In another post on Instagram, fellow swimmer Chowaniec said:: "This is an absurd situation that should never have happened."
Poland's culture and sports ministry urged the PZP president "to immediately submit explanations" over the incident.
Several Polish swimmers signed an open letter to the president of the Polish Swimming Federation, calling for the organisation’s entire board to resign immediately over the situation.
"The actions of the Association led to an unprecedented event in the history of Polish sport," reads the letter.
"In addition, Polish swimming – both in the eyes of the public and potential sponsors – has been exposed as a laughing stock. and it will have a glaring effect on all competitors who compete in the white and red colors on a daily basis.
"We appeal to the president and the entire board to resign immediately."
Tokyo Games rocked by drama
It's just the latest drama to rock the Olympics days before the Games in Tokyo are set to get underway.
A member of the USA's female gymnastics team has been forced into isolation after testing positive for Covid-19 at an Olympic training camp.
The teenage female artistic gymnast, named as reserve team member Kara Eaker, becomes the first American athlete to test positive at the Games, with a "close contact" teammate also isolating as a result.
The pair are part of the same team as USA superstar Simone Biles, who moved to the Olympic Village with the rest of the team on Monday.
It comes as Tokyo's Olympic Village was hit by a fourth coronavirus case on Monday, and major sponsor Toyota claiming it would not run any Games-related TV ads as the event struggles for support just days before the opening ceremony.
A Czech beach volleyball player became the fourth case and the third infected athlete in the Village, where thousands of competitors are living in a biosecure "bubble".
Organisers insisted the Village was safe despite the coronavirus diagnosis for Czech beach volleyball player Ondrej Perusic, which follows positive tests from two South African footballers and a video analyst.
Twenty-one members of the South African men's football contingent are in isolation after being named as close contacts, disrupting preparations for their opening game on Thursday against Japan.

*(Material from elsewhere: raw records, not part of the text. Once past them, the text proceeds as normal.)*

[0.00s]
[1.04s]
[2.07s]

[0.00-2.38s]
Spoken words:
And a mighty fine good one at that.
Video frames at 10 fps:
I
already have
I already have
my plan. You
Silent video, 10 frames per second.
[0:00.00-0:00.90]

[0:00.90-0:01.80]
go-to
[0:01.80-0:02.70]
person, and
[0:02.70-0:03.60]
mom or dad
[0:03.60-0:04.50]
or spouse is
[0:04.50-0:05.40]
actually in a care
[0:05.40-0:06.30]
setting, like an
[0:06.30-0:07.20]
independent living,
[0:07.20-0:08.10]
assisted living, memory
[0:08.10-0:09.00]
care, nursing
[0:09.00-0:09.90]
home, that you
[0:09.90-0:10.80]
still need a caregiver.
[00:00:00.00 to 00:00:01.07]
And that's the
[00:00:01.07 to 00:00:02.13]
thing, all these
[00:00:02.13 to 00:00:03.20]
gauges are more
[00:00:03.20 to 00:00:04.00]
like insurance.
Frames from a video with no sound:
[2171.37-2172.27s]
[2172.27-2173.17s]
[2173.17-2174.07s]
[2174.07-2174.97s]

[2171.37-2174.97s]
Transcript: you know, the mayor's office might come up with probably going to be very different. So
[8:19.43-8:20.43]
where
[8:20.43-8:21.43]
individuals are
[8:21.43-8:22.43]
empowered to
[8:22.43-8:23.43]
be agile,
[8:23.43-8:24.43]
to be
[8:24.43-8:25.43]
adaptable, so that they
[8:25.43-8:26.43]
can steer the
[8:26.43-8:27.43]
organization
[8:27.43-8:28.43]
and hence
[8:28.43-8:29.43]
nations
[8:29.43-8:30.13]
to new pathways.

Tokyo 2020 spokesman Masa Takaya earlier said, before the latest cases came to light, that there had been 61 positive cases connected with the Games so far - a tiny fraction of the thousands of tests carried out.
"The IOC (International Olympic Committee) and Tokyo 2020 are absolutely clear that the Olympic Village is a safe place to stay," Takaya said.
Athletes are tested daily at the Olympics, where they are also told to observe social distancing and wear masks unless they are competing, eating or sleeping.